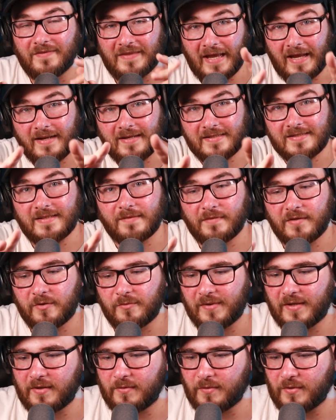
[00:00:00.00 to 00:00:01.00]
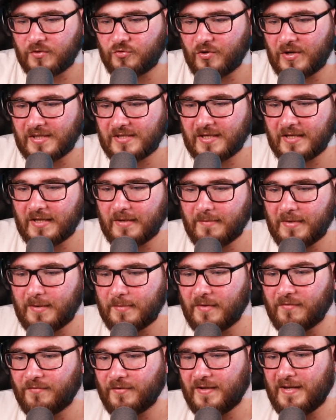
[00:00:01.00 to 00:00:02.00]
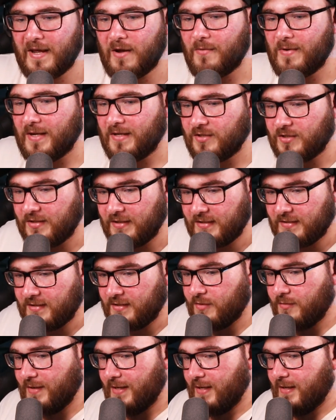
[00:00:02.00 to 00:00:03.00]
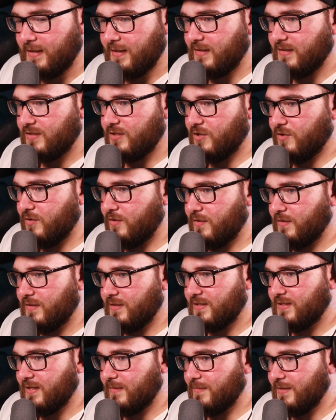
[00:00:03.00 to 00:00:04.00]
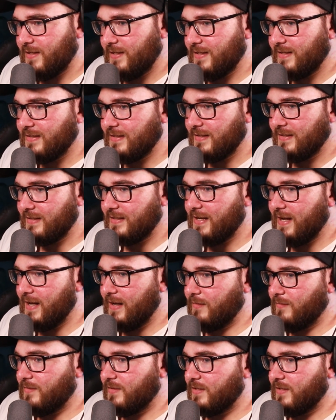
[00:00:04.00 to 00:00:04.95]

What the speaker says: That is something we're going to address in a minute, but for now I actually need to go ahead and turn some of these down.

= = = = = = =

**Exercise instructions**. Verbatim output of the entries is required, with each image left out.

**Result**.
[00:00:00.00 to 00:00:01.00]
[00:00:01.00 to 00:00:02.00]
[00:00:02.00 to 00:00:03.00]
[00:00:03.00 to 00:00:04.00]
[00:00:04.00 to 00:00:04.95]

What the speaker says: That is something we're going to address in a minute, but for now I actually need to go ahead and turn some of these down.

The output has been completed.